Political novice Kevin Stitt, the owner of a Tulsa mortgage company, won the Republican nomination for governor of Oklahoma, defeating former Oklahoma City Mayor Mick Cornett.
Cornett tried to make an issue of Stitt’s lack of experience in government, asking, in a debate, where he’d been the last few years.
“I’ve been in the private sector, in the real world creating jobs,” Stitt shot back—sounding like Donald Trump. “I haven’t been cashing a government check.”
Trump seems delighted by the outcome of races in which his preferred candidates won—bragging about his influence in Florida, where he claimed credit for DeSantis, whom he took a shine to after DeSantis repeatedly went appeared on Fox News to defend Trump.
“He was at three, and I gave him a nice shot, and a nice little tweet,” Trump said at a rally in West Virginia. “Bing-bing.
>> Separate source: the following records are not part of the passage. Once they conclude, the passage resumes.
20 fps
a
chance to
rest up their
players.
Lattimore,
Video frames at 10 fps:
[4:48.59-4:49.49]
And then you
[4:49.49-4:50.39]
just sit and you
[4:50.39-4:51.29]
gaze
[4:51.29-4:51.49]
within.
And he went from three to like twenty-something.”
But the primary results were also encouraging for Democrats.
Oklahoma Attorney General Drew Edmondson, the Democratic candidate for governor, is ahead of Trump supporter Kevin Stitt in the same polls that showed he would have lost to Cornett—raising Democrats’ hopes of grabbing the conservative state’s governor’s mansion.
And in Florida, where an energized electorate is responding to Andrew Gillum’s calls for a fifteen-dollar-an-hour minimum wage and Medicare-for-all, billionaire Tom Steyer, who gave a last-minute gift of $300,000 to Gillum’s campaign, told The New Yorker that he sees, in Gillum, the face of a new generation of Democrats.
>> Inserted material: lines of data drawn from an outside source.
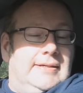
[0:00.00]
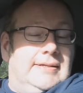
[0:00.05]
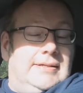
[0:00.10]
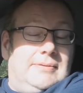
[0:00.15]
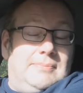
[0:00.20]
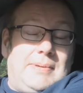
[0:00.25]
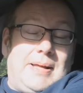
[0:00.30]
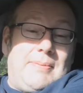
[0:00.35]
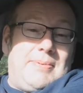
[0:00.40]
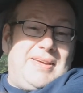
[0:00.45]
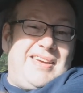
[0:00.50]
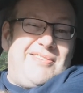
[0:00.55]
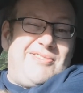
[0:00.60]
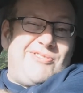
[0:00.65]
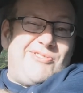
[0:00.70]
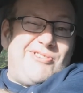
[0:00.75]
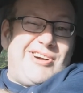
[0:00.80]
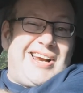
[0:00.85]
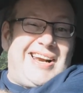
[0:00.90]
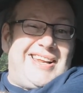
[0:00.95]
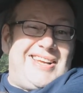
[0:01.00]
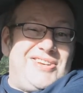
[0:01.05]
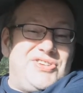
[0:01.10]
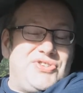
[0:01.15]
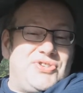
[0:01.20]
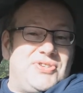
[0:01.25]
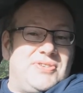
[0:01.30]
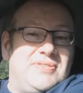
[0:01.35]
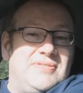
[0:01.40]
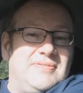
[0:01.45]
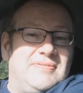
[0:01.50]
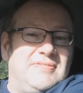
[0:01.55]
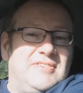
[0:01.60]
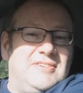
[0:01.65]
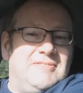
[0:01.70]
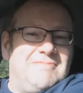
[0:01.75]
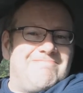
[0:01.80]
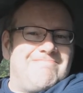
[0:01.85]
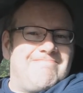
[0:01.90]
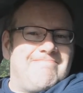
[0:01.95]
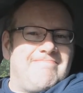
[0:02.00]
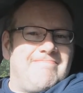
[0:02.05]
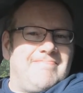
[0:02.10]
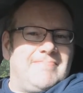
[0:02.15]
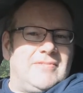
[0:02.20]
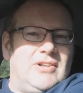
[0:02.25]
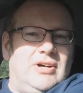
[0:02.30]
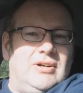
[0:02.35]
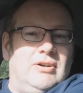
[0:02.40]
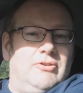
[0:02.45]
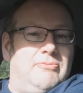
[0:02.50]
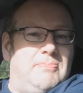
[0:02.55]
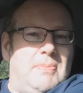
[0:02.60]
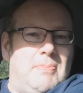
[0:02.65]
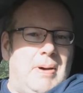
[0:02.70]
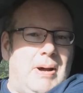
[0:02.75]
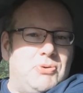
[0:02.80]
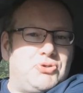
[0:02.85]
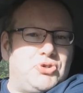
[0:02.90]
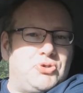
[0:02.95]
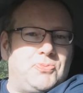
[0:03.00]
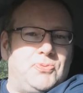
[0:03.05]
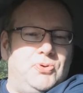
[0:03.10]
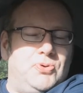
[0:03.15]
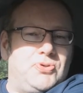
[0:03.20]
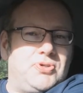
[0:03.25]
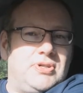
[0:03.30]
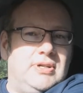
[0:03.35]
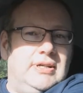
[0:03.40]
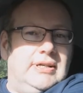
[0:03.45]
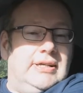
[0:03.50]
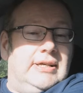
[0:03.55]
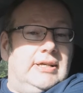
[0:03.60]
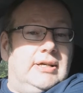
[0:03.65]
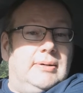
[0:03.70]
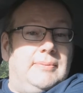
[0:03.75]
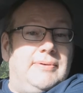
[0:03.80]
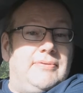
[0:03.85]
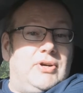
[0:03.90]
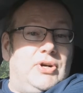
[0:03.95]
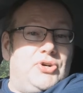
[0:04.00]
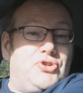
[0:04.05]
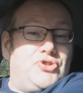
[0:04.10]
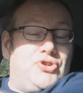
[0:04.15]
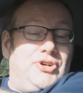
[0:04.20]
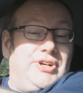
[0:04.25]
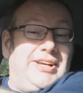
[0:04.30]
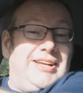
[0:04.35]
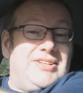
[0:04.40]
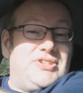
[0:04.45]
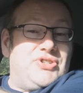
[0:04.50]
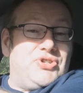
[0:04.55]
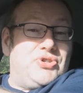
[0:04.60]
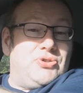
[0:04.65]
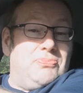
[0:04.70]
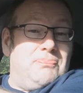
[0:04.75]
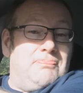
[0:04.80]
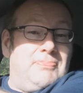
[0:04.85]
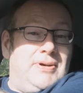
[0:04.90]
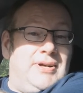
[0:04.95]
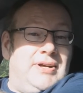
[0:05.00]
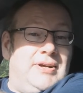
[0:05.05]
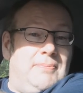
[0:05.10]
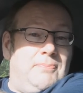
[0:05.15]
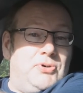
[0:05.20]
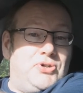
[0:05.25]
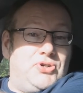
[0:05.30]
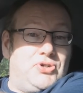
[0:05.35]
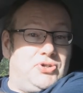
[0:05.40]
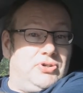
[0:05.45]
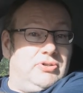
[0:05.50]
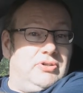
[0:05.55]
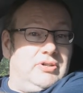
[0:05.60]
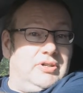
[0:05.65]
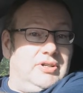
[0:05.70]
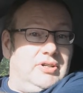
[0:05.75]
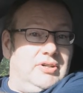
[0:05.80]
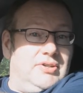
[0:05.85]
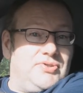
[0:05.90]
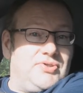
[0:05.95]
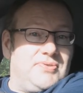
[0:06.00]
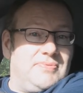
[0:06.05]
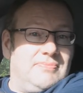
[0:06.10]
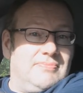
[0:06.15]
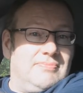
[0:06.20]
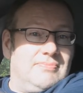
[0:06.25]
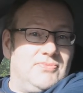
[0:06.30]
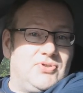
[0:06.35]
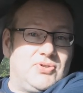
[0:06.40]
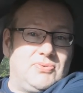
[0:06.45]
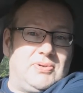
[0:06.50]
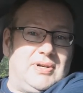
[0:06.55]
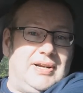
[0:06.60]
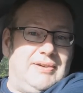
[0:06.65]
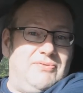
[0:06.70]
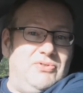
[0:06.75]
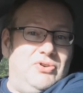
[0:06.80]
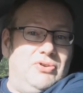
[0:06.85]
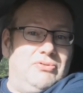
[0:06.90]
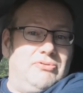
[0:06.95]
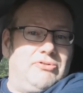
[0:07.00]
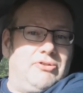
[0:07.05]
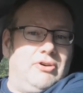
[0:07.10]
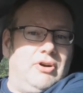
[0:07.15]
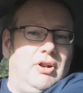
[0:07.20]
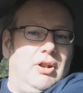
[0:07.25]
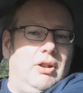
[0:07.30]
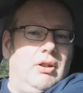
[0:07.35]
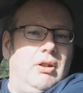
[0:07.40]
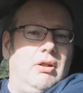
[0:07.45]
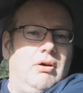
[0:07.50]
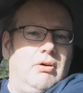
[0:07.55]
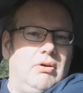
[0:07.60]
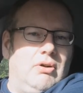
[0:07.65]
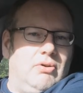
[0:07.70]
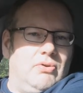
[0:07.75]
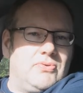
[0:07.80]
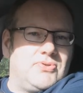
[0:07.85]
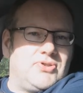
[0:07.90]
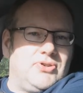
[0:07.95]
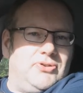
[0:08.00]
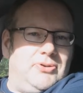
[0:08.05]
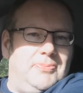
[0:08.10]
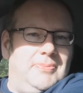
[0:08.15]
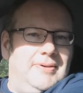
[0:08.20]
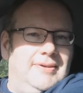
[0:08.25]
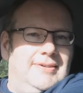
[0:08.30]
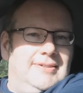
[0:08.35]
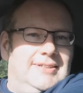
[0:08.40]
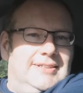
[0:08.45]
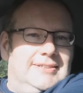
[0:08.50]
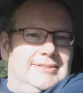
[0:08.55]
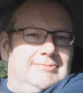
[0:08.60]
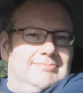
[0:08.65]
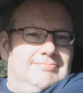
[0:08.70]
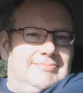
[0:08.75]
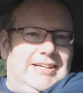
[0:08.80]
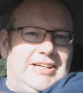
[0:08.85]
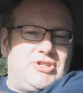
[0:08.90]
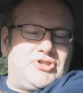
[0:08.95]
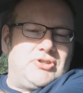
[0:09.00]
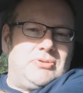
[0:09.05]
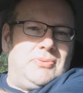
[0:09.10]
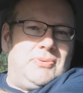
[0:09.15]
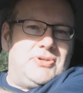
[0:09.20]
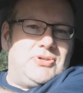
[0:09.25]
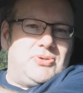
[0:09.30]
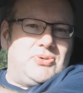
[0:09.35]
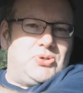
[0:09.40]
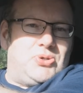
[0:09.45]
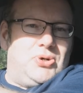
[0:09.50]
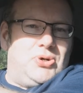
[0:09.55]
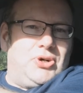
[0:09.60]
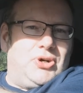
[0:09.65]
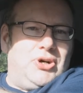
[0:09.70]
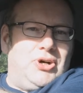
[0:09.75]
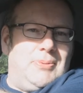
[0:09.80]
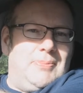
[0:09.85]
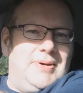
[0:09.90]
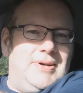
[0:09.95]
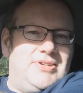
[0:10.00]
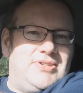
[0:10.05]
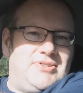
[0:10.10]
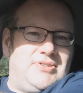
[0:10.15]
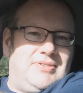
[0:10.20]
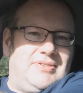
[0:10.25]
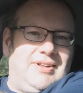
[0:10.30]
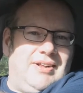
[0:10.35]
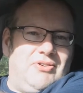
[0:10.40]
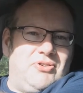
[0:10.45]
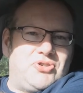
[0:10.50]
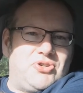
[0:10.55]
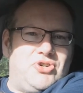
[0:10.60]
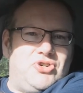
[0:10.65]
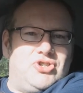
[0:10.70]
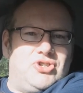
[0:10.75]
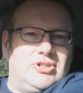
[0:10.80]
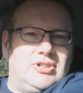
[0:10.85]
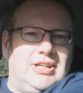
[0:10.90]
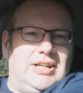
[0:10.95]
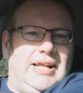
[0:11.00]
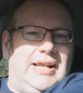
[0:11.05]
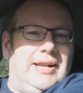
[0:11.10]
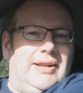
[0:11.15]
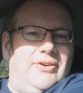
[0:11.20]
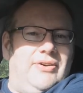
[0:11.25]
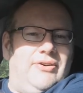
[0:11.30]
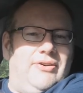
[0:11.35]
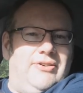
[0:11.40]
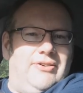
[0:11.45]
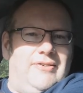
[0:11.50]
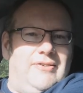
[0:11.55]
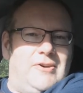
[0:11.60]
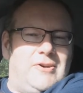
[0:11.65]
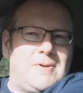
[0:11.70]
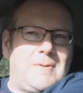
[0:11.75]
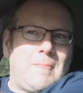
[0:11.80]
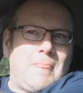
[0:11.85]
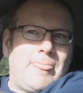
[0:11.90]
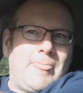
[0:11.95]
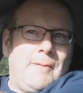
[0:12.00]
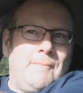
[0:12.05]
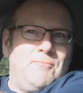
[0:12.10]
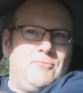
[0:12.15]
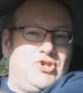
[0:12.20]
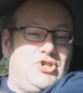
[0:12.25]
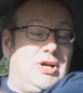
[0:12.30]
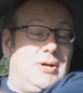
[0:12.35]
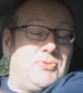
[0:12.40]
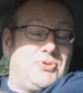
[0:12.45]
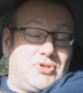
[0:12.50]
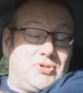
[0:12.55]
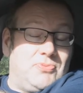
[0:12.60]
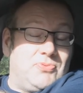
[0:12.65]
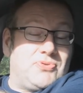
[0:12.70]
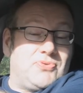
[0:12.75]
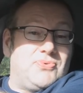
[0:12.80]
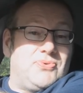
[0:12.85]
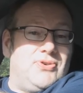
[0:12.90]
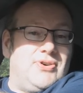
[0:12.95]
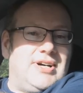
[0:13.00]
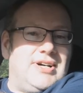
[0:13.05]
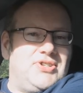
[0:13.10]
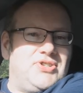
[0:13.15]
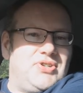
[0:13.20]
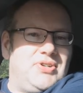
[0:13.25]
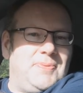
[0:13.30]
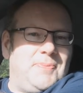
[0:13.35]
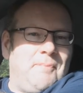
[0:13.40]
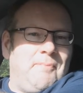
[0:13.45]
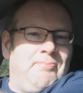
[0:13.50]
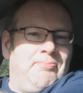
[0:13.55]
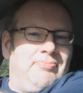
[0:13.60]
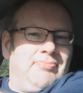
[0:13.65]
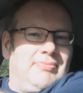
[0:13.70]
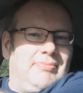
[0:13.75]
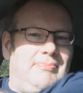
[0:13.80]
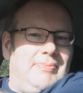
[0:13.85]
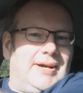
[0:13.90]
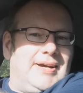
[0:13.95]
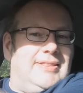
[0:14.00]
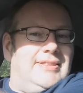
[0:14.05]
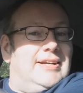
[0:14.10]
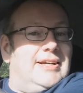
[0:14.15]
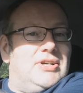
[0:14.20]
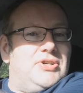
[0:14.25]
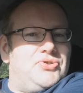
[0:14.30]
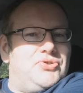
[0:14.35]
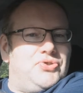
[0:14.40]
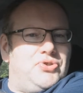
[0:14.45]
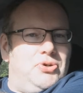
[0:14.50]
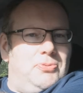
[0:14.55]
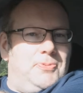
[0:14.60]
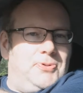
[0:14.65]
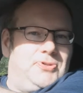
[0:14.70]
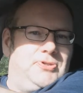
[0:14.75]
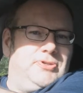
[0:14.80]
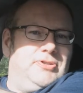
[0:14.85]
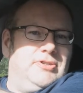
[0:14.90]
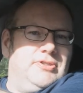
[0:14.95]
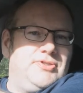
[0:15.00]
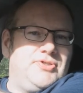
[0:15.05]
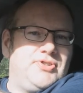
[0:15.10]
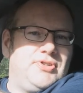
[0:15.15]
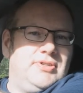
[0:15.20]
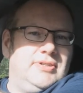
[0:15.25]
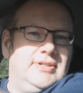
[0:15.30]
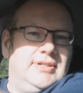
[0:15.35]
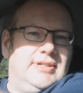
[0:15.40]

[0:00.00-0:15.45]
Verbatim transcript: maybe even rallies. I love motorsports. I'm even going to try and get some British touring cars, something I haven't done for a long, long time. Last time I went to a touring car meeting, the likes of John Cleland and James Sansom were racing, back in the days of Super Tourers.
“I am overwhelmed,” Gillum said in his victory speech Tuesday night. “There were just a few people who said that this victory would not be possible . . . and then there were a few more who believed that this thing was possible.”
To cheers, he told his supporters, “I realize that for some they are just tuning into the possibility of what this means for all of us.”
Thanking his mother, a school bus driver, and his father, a construction worker, he declared, “There are everyday hardworking people in this state who believe that they deserve a voice in our government too, and we are going to give it to them.”
Gillum talked about how public education ended his family’s poverty, and issued a ringing call for better wages for workers, a clean environment, and health care as “a right, not a privilege.”
Gillum’s message is a powerful answer to the rapacious politics that have exacerbated inequality.
That message—about a strong public sphere and opportunity for all—is a powerful answer to the rapacious politics that have exacerbated inequality in Florida and across the country.
On the national scene, Gillum declared that Florida will show the way out of the Donald Trump era and into a less divisive, more inclusive future.
If that’s true, in this midterm election year, it could mean getting enough of a “Blue Wave” going to help defend Florida’s vulnerable Senate seat. Nationally, the Democrats need to pick up two seats to overcome the Republicans’ current fifty-one-seat majority in the Senate, while defending a handful of vulnerable seats across the country. It’s a tall order, but not impossible,
In the House, Democrats need to win twenty-four seats to take control. That seems increasingly likely.
But whatever the outcome in the fall, the general tone of politics in the country is rapidly moving in a new direction. Tuesday’s primaries set the stage—for a Republican Party that is doubling down on Trumpism, and for a Democratic Party that is searching for, and maybe beginning to find, an answering voice.